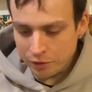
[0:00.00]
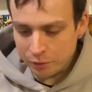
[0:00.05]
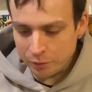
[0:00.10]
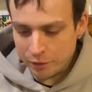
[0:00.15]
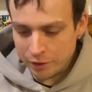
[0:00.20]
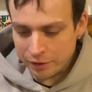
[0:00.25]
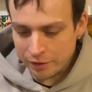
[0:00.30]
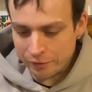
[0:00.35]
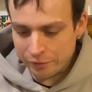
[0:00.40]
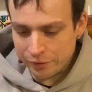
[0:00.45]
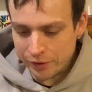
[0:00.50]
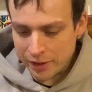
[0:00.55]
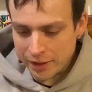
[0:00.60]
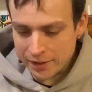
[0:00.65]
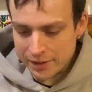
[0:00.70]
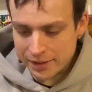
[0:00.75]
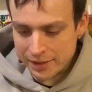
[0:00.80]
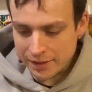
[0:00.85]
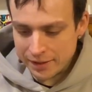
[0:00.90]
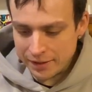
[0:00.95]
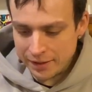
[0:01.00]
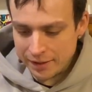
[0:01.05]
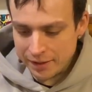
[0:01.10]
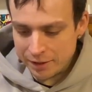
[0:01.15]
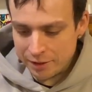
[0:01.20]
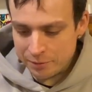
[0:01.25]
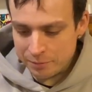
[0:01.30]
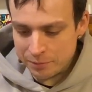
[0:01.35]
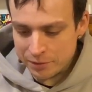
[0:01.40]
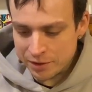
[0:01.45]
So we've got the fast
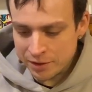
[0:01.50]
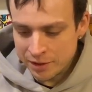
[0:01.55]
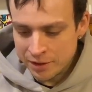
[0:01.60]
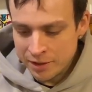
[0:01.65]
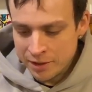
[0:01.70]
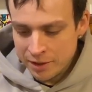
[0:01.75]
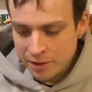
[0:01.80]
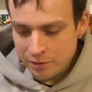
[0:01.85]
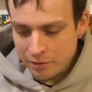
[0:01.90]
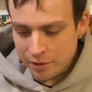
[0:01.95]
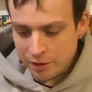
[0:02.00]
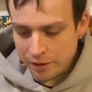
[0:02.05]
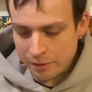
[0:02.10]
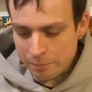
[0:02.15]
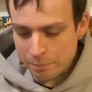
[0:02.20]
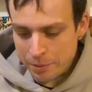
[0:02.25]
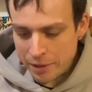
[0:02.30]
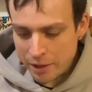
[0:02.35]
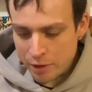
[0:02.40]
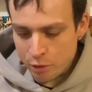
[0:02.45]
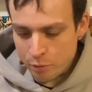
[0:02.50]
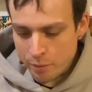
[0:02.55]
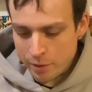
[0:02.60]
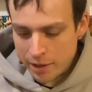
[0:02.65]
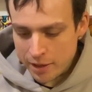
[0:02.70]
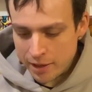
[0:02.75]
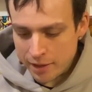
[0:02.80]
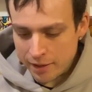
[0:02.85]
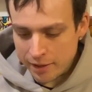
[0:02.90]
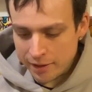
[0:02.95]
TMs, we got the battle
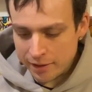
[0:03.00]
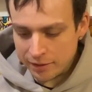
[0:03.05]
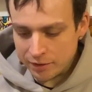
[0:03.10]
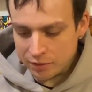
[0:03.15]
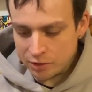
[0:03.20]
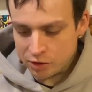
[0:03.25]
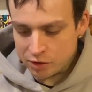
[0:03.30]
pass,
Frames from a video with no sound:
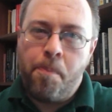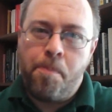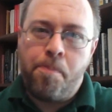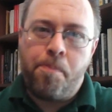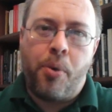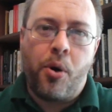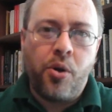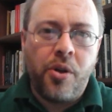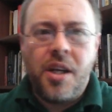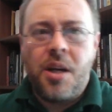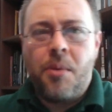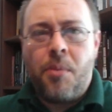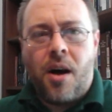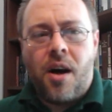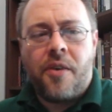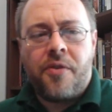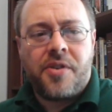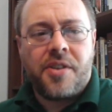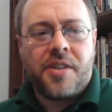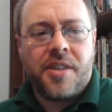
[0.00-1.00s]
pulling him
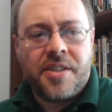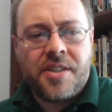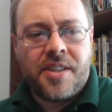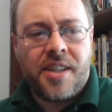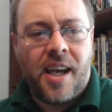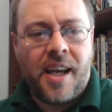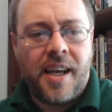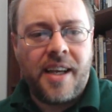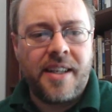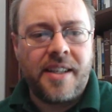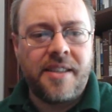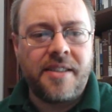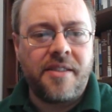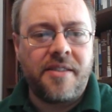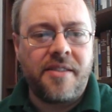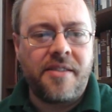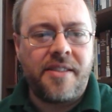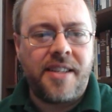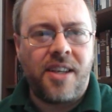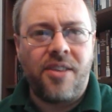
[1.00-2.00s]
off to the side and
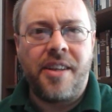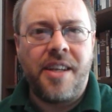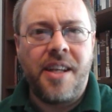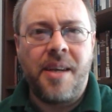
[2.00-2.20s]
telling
== == ==
TASK DIRECTIONS
Write out the data above in full and exactly, but without the pictures.

OUTPUT BELOW
[0:00.00]
[0:00.05]
[0:00.10]
[0:00.15]
[0:00.20]
[0:00.25]
[0:00.30]
[0:00.35]
[0:00.40]
[0:00.45]
[0:00.50]
[0:00.55]
[0:00.60]
[0:00.65]
[0:00.70]
[0:00.75]
[0:00.80]
[0:00.85]
[0:00.90]
[0:00.95]
[0:01.00]
[0:01.05]
[0:01.10]
[0:01.15]
[0:01.20]
[0:01.25]
[0:01.30]
[0:01.35]
[0:01.40]
[0:01.45]
So we've got the fast
[0:01.50]
[0:01.55]
[0:01.60]
[0:01.65]
[0:01.70]
[0:01.75]
[0:01.80]
[0:01.85]
[0:01.90]
[0:01.95]
[0:02.00]
[0:02.05]
[0:02.10]
[0:02.15]
[0:02.20]
[0:02.25]
[0:02.30]
[0:02.35]
[0:02.40]
[0:02.45]
[0:02.50]
[0:02.55]
[0:02.60]
[0:02.65]
[0:02.70]
[0:02.75]
[0:02.80]
[0:02.85]
[0:02.90]
[0:02.95]
TMs, we got the battle
[0:03.00]
[0:03.05]
[0:03.10]
[0:03.15]
[0:03.20]
[0:03.25]
[0:03.30]
pass,
Frames from a video with no sound:
[0.00-1.00s]
pulling him
[1.00-2.00s]
off to the side and
[2.00-2.20s]
telling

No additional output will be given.